Paul Ryan and Marco Rubio are now apparently the establishment. That is a bit odd. Both were Tea Party favorites only a few years ago and wasn’t the Tea Party anti-establishment?
Well, it must be Mitch McConnell – a guy from Kentucky?
The establishment could be Harry Reid, Nancy Pelosi and Barack Obama, but then they will claim to be anti-rich and therefore anti-establishment.
I guess all these folks clamoring about the establishment mean folks who are educated in certain schools or who hold power and thus have access to money and power?
But Rush Limbaugh and Sean Hannity have significantly more money and power than almost anyone trying to serve our country in government, if influence equals power. Could they be the establishment?
I guess not, given they are the ones constantly whining about the establishment.
What about Donald Trump – a multi-billionaire who hangs out with other rich folks and brags about it? Sounds pretty establishment to me.
One thing you can be sure of. Everyone is going to say they are not the establishment given that it has become the new demonization buzzword in politics. Hillary will claim that as a woman trying to become president, she is the anti-male establishment candidate. Bernie is the anti-money establishment candidate. Ted Cruz is the anti-big government establishment candidate and Donald Trump is the anti-everything establishment candidate.
So let us count the establishments.
There is a media establishment.
There is a talk radio establishment.
There is a left political establishment, and a Republican political establishment, and a government establishment, and an anti-government establishment. There is an entertainment establishment, a victimology industry establishment, a university establishment, a corporate establishment and a military establishment.
The country club is the establishment. So is the network of black churches that drive political discourse in the African American community.
Now that I think about it, maybe I am the establishment.

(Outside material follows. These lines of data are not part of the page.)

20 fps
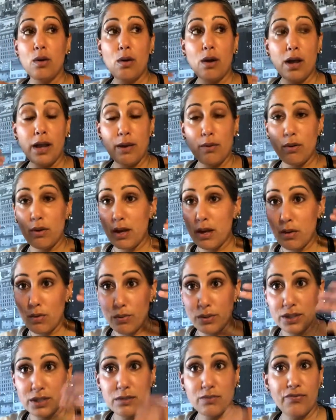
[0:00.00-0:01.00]
it
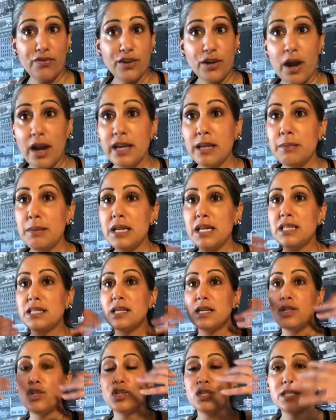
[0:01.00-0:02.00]
was for 90 minutes,
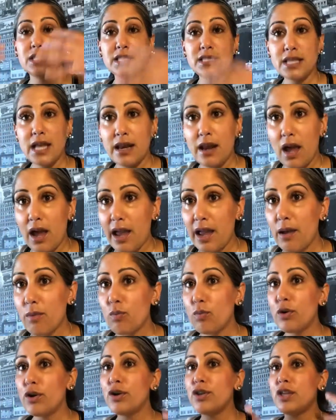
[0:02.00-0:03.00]
I just said, I
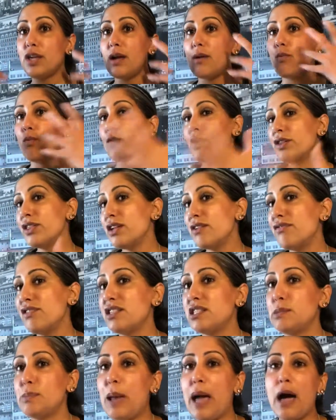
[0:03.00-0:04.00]
am worthy. I'm worthy of
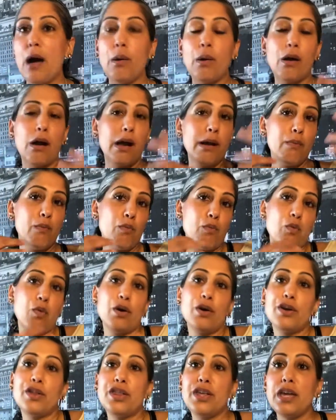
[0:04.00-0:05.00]
this power. I'm
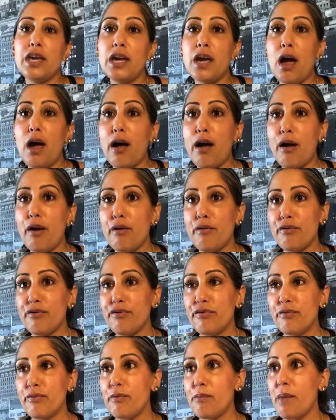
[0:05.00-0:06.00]
worthy of
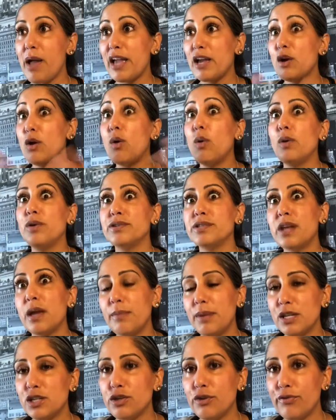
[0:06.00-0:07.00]
my goals
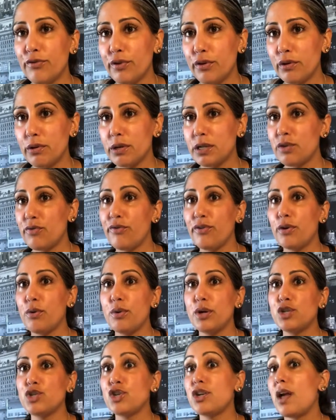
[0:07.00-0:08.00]
coming to
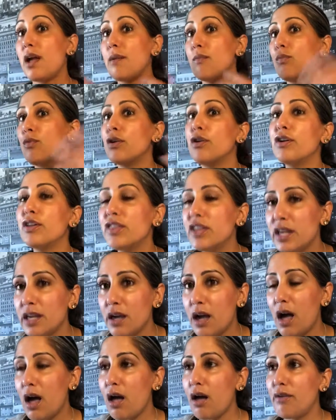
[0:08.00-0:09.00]
fruition. I'm
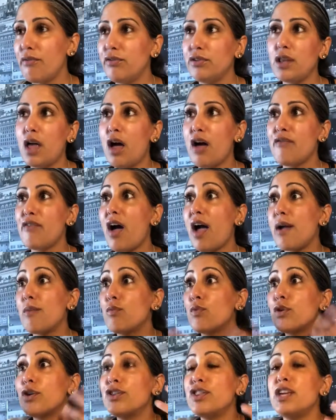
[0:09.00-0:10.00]
worthy of love. I'm
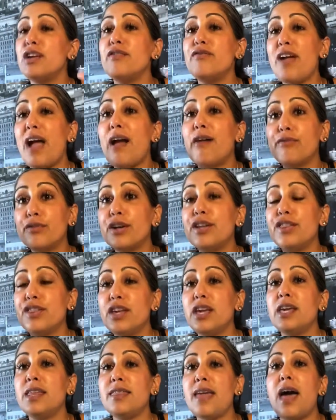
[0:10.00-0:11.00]
worthy of
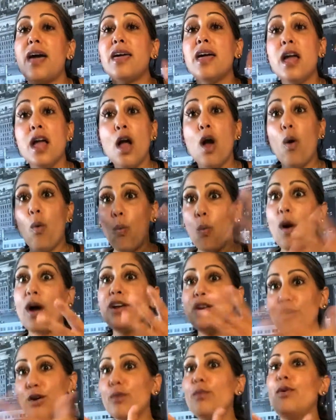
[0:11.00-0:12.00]
everything that
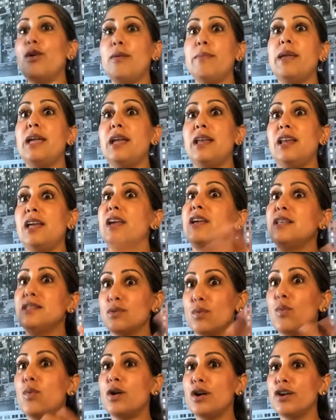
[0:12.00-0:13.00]
Wonder Woman is
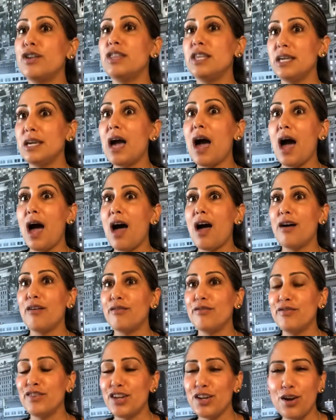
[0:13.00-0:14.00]
worthy
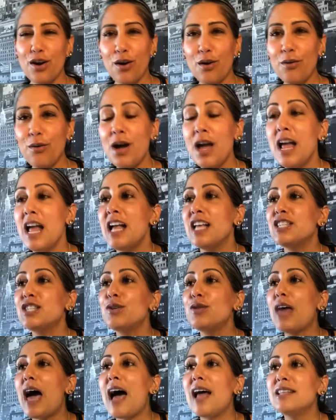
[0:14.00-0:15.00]
of, you know?
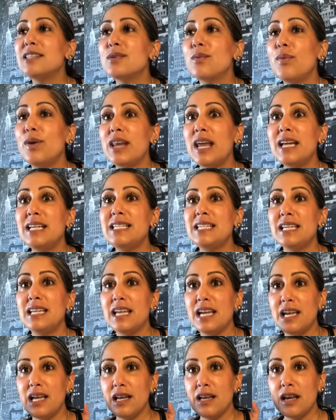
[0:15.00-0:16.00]
So that's what I did
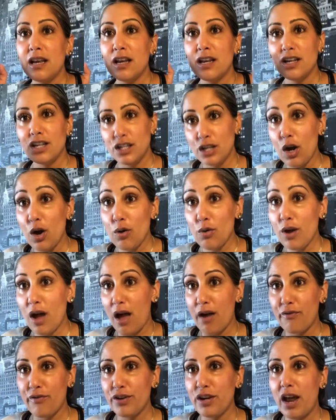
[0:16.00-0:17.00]
in
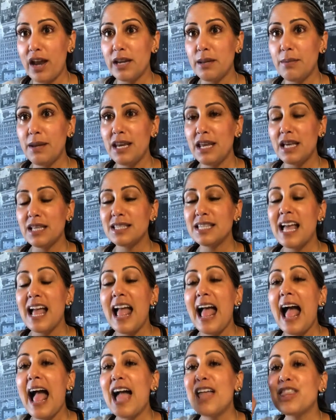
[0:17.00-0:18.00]
yoga for 90 minutes.
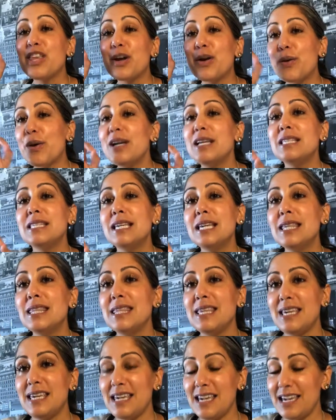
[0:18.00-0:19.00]
And the crazy
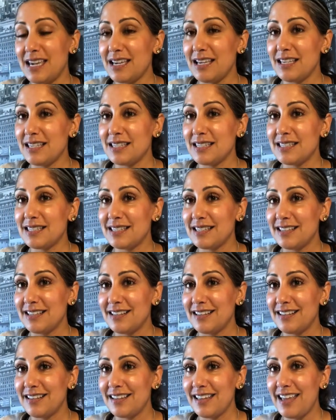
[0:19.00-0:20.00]
thing is,
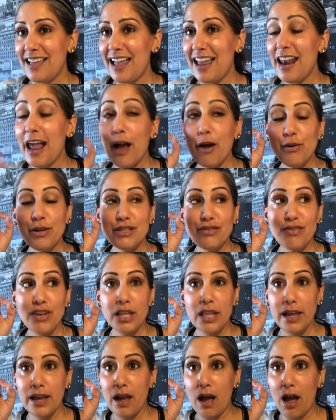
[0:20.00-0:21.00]
and I always feel
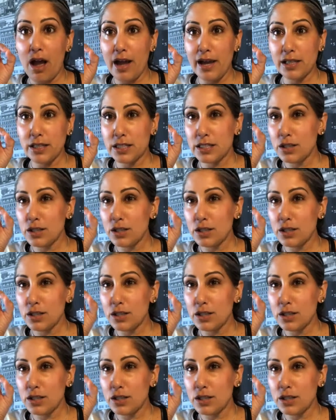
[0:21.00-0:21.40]
like it's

Here is a thought on “the establishment” – it is a vague, imprecise term that in today’s political climate can mean anyone and anything you want it to mean, provided it suits your political agenda and world view.

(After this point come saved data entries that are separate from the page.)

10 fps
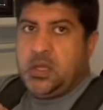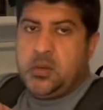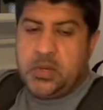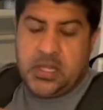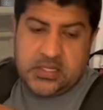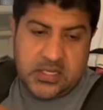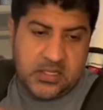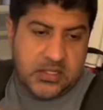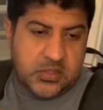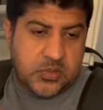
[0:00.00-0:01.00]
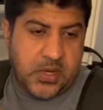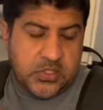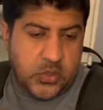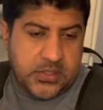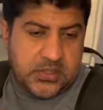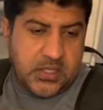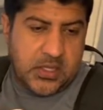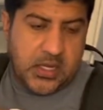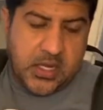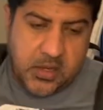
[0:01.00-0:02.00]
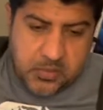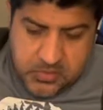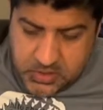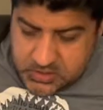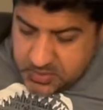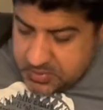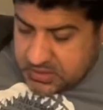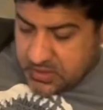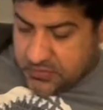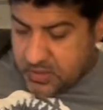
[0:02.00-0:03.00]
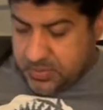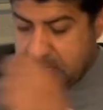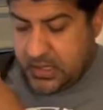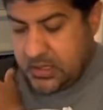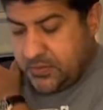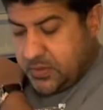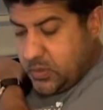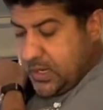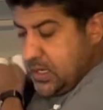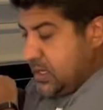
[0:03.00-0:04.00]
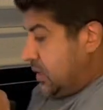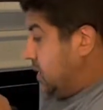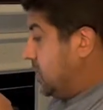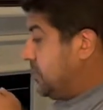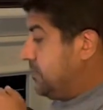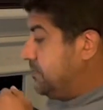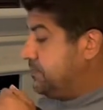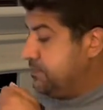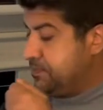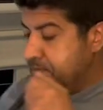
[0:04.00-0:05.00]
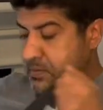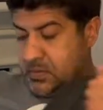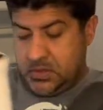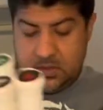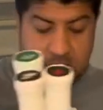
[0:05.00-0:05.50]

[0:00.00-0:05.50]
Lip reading: But like I said, this was my choice. Yours might be different, but I love the way they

What is the point of the hysteria in any case? As the anti-communist historian Milovan Djilas wrote a half century ago: the old order will, as it always has, give way to a new class. Anyone familiar with Marxist and/or Soviet history knows the routine – the new revolutionary order comes to power. They need people to run the machinery of government and society, so who do they pick? Their own cronies and henchmen and political allies. They are now the establishment to all those not in the power loop. In short, the establishment is who is in and the anti-establishment means those on the outside looking in.
It is particularly odd to see conservatives, who have historically and steadfastly opposed class warfare and thoughtless jargon, cling so tenaciously to such a meaningless yet potentially destructive bit of jargon. Yes, we know what they think they mean: those folks who run Washington and its institutions and cozy up to lobbyists and help maintain the status quo.

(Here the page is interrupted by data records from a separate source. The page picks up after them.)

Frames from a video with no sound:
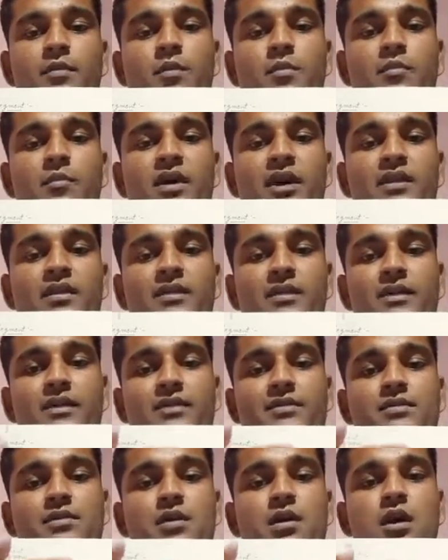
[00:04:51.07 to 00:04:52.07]
one
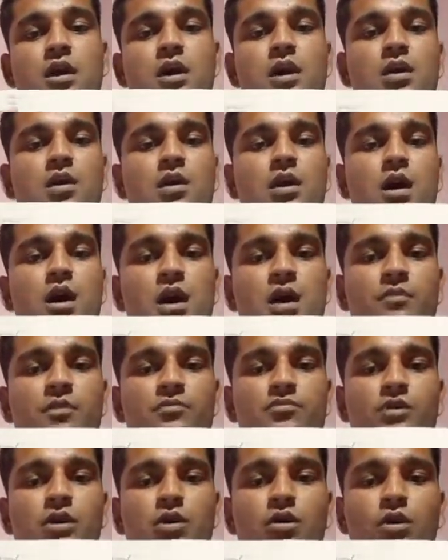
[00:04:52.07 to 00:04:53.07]
is above
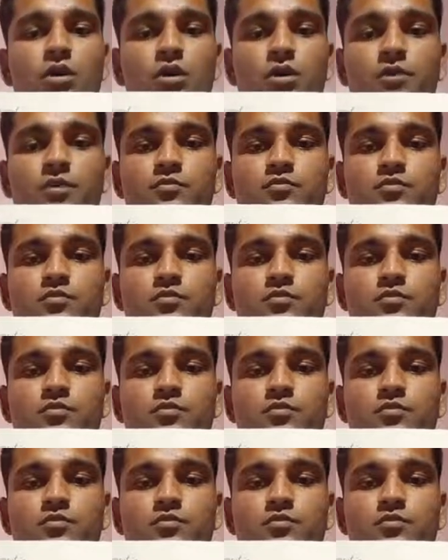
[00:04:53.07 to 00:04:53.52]
the chord.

But establishment, like it or not, is in the eye of the beholder.
Embrace the “tear down the establishment” mentality and you may discover that things can be worse than you imagined: no rule of law, no system of justice, no economic stability and, finally, no constitutional order. Just ask folks from other parts of the world – you had better be careful what you ask for. There is a reason we are a Republic and not a mobocracy.
Maybe we can get past bumper sticker political rhetoric and get serious about fixing our nation, though given the depths to which Donald Trump and Hillary are dragging political discourse, I am not very confident. Even so, with a credit to Mark Levin (whose writing I admire….and whose radio show I can occasionally tolerate), here are a few issues we might take on:
1. Impose Congressional term limits
2. Repeal the Seventeenth Amendment, returning the election of Senators to state legislatures
3. Impose term limits for Supreme Court Justices and restrict judicial review
4. Require a balanced budget and limit federal spending and taxation
5. Define a deadline to file taxes (one day before the next federal election)
6. Subject federal departments and bureaucratic regulations to reauthorization and review
7. Create a more specific definition of the Commerce Clause
8. Limit eminent domain powers
9. Allow states to more easily amend the Constitution
10. Create a process where two-thirds of the states can nullify federal laws
11. Require photo ID to vote and limit early voting
William F. Buckley, no doubt “establishment” by today’s standards, once called demonology a slovenly way to go about discussing issues. Slovenly thinking leads to sloppy rhetoric, which in turn leads to a great deal of screaming and insulting and ultimately a breakdown in civil order.

You see it everywhere, from the post-Ferguson mobs to Hillary’s reckless Jim Crow comments to the demeaning Republican primary rhetoric. Should we get the leaders we deserve this time around, we may all be in trouble.